The device, which has been derided as an atomic “Frankenbomb,” has prompted criticism from arms control factions. Advocates of a strong U.S. nuclear posture are not big supporters, either.
“Mixing and mashing parts into configurations that have never been tested before is not a good idea, by any means,” said Kingston Reif, director for disarmament and threat reduction policy at the Arms Control Assn. “It’s going to cost money that we don’t have for a mission that plays an increasingly limited role in U.S. national security.”
Some of the nation’s top nuclear weapons scientists say a better option is to design new weapons better suited to current threats.
In many ways, the growing nuclear capability of China, coupled with the addition of North Korea, Pakistan and India to the status of nuclear powers, has made deterrence strategy more complicated than during the Cold War.
John S. Foster Jr., former director of Lawrence Livermore National Laboratory and chief of Pentagon research during the Cold War, said the labs should design, develop and build prototype weapons that may be needed by the military in the future, including a very low-yield nuclear weapon that could be used with precision delivery systems, an electromagnetic pulse weapon that could destroy an enemy’s communications systems and a penetrating weapon to destroy deeply buried targets.
“After more than two decades, the nuclear deterrent could be in worse shape than we want to believe,” Foster said. “We need to demonstrate the proficiency of our weapons labs and our strategic forces.”

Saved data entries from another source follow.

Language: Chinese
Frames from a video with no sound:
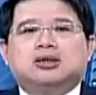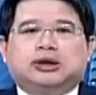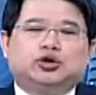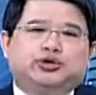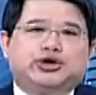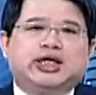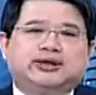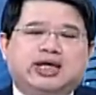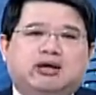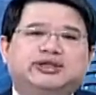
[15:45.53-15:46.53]
那就均
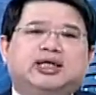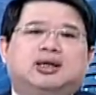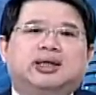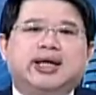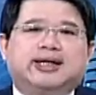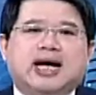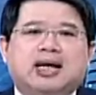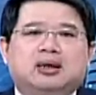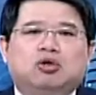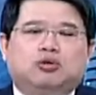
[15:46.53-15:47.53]
衡条件而言
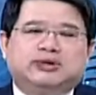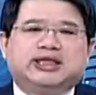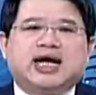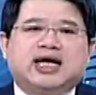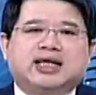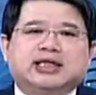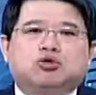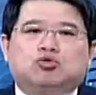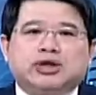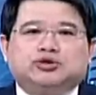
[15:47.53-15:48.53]
呢，我们先来看一下
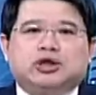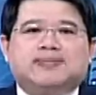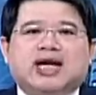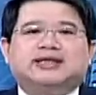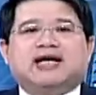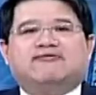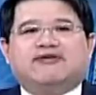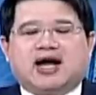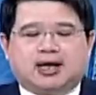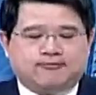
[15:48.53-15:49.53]
古典学派的想
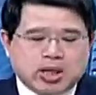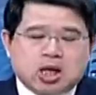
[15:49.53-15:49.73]
法哈。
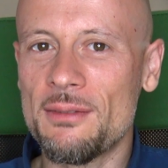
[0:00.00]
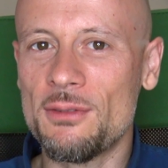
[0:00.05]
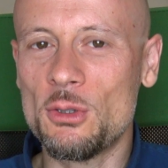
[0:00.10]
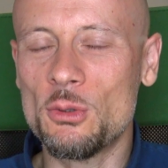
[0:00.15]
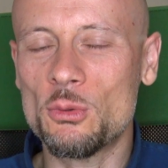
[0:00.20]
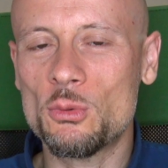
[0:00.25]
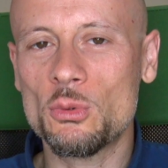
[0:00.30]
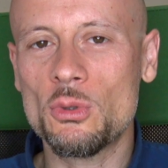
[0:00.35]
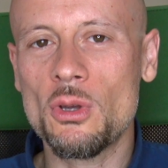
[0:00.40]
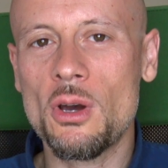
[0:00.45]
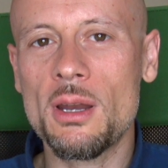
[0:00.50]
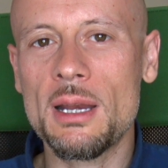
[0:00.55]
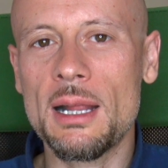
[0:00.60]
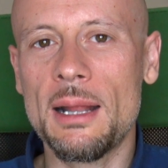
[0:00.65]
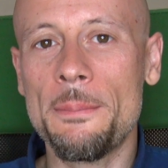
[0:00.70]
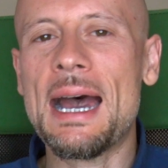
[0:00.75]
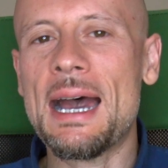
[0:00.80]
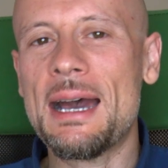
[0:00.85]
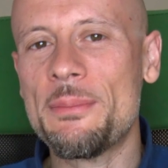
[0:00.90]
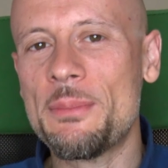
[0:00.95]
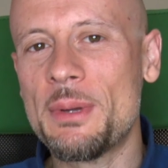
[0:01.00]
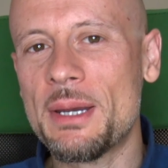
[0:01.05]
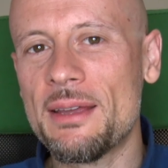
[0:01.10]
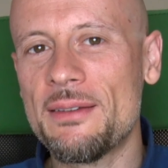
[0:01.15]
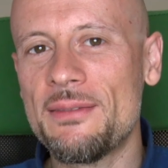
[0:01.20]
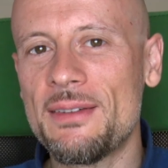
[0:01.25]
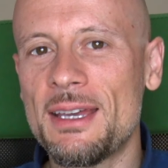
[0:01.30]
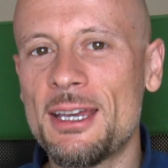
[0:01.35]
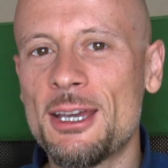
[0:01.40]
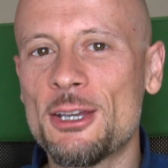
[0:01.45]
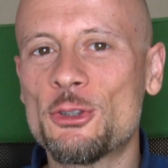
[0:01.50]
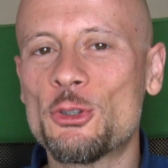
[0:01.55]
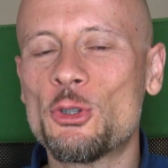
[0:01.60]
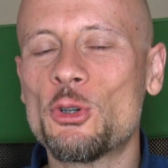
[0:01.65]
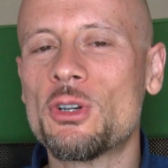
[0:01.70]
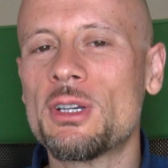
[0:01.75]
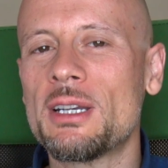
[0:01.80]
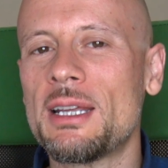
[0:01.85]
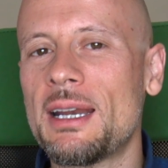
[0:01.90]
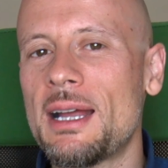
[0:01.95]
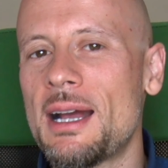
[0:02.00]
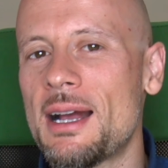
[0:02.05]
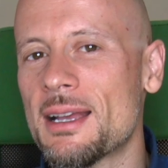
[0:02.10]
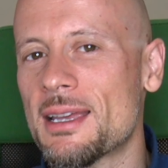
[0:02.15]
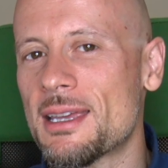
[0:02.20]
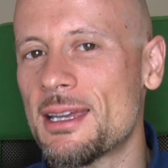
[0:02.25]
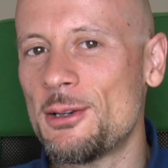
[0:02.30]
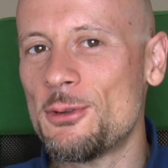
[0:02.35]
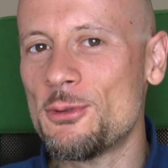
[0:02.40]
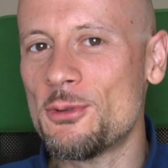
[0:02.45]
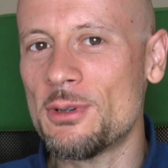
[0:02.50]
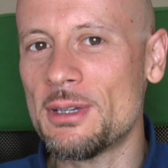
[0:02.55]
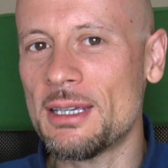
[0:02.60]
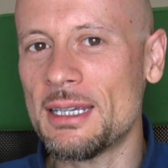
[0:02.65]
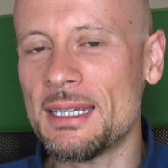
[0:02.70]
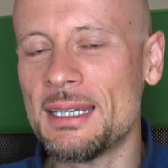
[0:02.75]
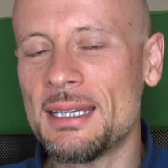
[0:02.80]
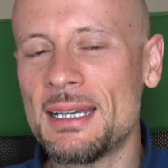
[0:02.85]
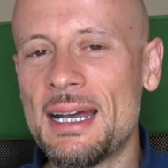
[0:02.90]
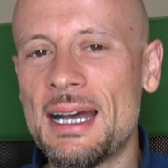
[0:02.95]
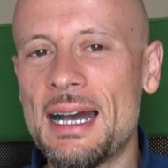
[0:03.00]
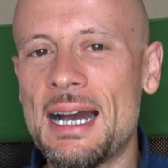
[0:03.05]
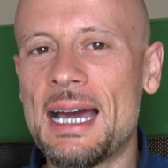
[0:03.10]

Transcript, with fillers: ai video tutorial. A breve tornerà anche lui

Restarting design and production in the U.S., however, would requires billions of dollars to build new facilities, including a metallurgy plant in New Mexico for plutonium triggers and a uranium forge in Tennessee for thermonuclear assemblies.
In addition, since the mid-1990s, the National Nuclear Security Administration, the Energy Department branch that oversees the atomic arsenal, has lost some of the expertise to build weapons. Most nuclear lab scientists are older than 50, and younger scientists have no experience building a weapon.
Moving ahead with any agenda for producing new bombs will require surmounting large political, financial and technological hurdles, all of which have killed Energy Department attempts in the last two decades to design new weapons.
Norton A. Schwartz, a retired four-star general who served as Air Force chief of staff, said he sensed little support for a new round of nuclear competition. “I don’t see any appetite for breaking these taboos,” he said.
The political and environmental dynamics of testing — detonations 100 miles from Las Vegas so powerful that casinos would shake — are almost impossible to comprehend in today’s climate.
Siegfried Hecker, a former director of the Los Alamos National Laboratory and now a professor at Stanford University, said testing could cause another problem. A resumption of U.S. testing would probably prompt other nuclear powers to resume as well, allowing them to catch up with the U.S.’ huge experimental lead.
The U.S. has by far the greatest archive of test data, having conducted 1,032 nuclear tests. Russia conducted 715 and China only 45.
Hecker said the U.S. has so much experience, data and scientific capability that it could build a new generation of weapons without testing.
Advocates of a strong nuclear posture say that’s an option worth pursuing because the nation’s aging weapons cannot go on indefinitely.
Absent an international deal to eliminate every nation’s nuclear stockpile, the U.S. will eventually need new weapons to maintain its deterrent effect, even if it renews some of the fear that gripped the world in the Cold War.
“The interesting thing about a nuclear deterrent is that enough of it has to be visible to scare the living daylights out of the enemy,” said Joe Braddock, a long-time Pentagon science advisor and nuclear weapons effects expert. “But if you are not careful, you scare the living daylights out of yourself.”